Subsection

Rich Console Output & Progress Bars for GIS CLIs

Adding terminal feedback to geospatial batch CLIs turns opaque multi-minute raster runs into observable, debuggable pipelines — this page is part of the CLI Architecture & Design Patterns guide.

Prerequisites

  • Python 3.9+ (required for stable concurrent.futures behavior and modern type hints)
  • rich>=13.0.0 — progress tracking, themed tables, ANSI color management, auto terminal detection
  • A CLI dispatch layer: use Argument Parsing with Typer for type-safe entry points that accept Path and EPSG arguments
  • Geospatial stack: rasterio, geopandas, or pyproj for real data operations
  • Terminal with ANSI support (Windows Terminal, iTerm2, GNOME Terminal, modern CI runners with TERM=xterm-256color)
pip install "rich>=13.0.0" "typer[all]" geopandas pyproj rasterio

Problem framing

Silent batch jobs fail operators. A reprojection loop that quietly skips 400 files due to a missing EPSG:3857 override looks identical to a successful run — until the downstream mosaic has holes.
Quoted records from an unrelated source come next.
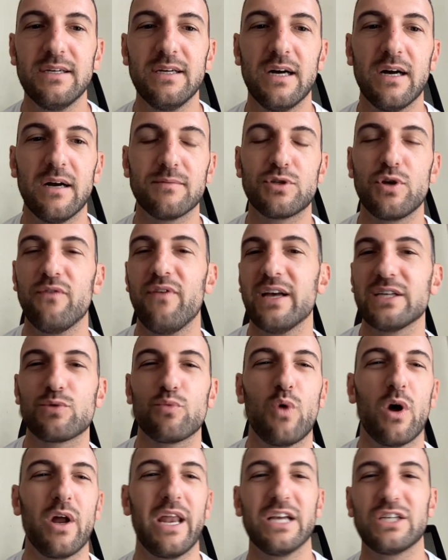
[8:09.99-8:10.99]
Um, so you have S
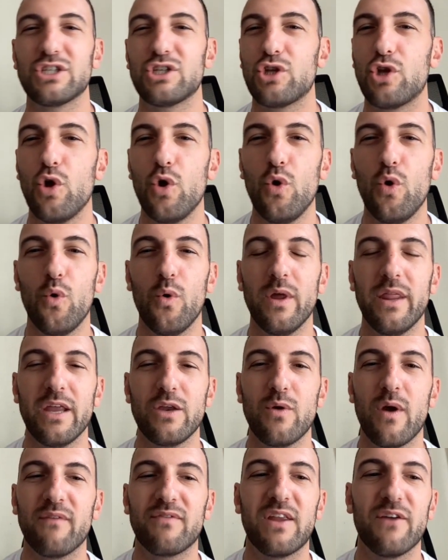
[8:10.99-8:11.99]
one, S two, and then
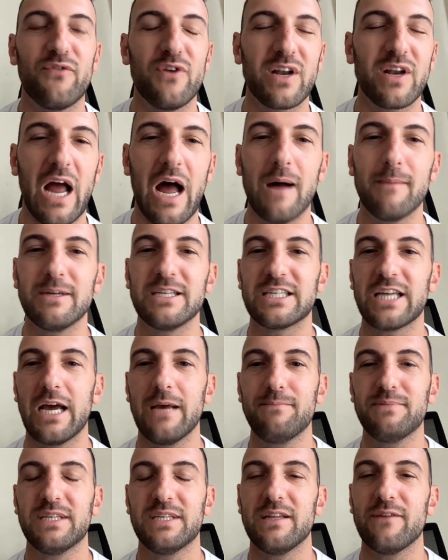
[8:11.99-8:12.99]
you have different common
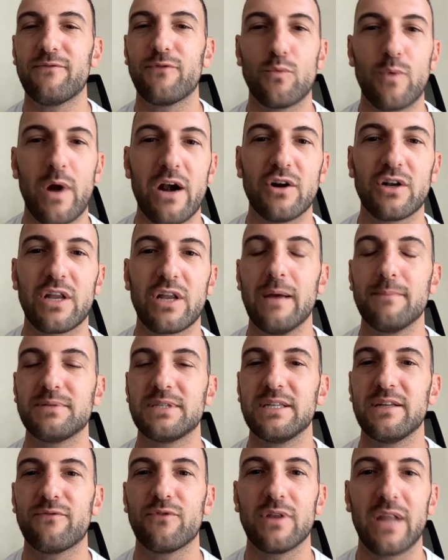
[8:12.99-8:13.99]
types and different rare types
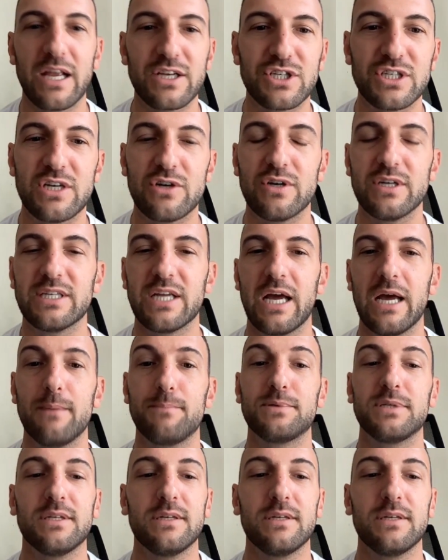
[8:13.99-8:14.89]
and different legendary types.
Without progress feedback you also lose throughput visibility: there is no way to know whether 10 000 GeoTIFFs will finish in two minutes or two hours. Rich Console Output solves both problems by exposing per-file state, elapsed time, and error counts in the terminal, while keeping stdout clean for machine-readable data.

Architecture overview

The diagram below shows how a Rich console layer sits between the CLI entry point and the core geoprocessing routines. Presentation logic is fully decoupled; the processing functions yield (Path, bool) tuples and never import rich.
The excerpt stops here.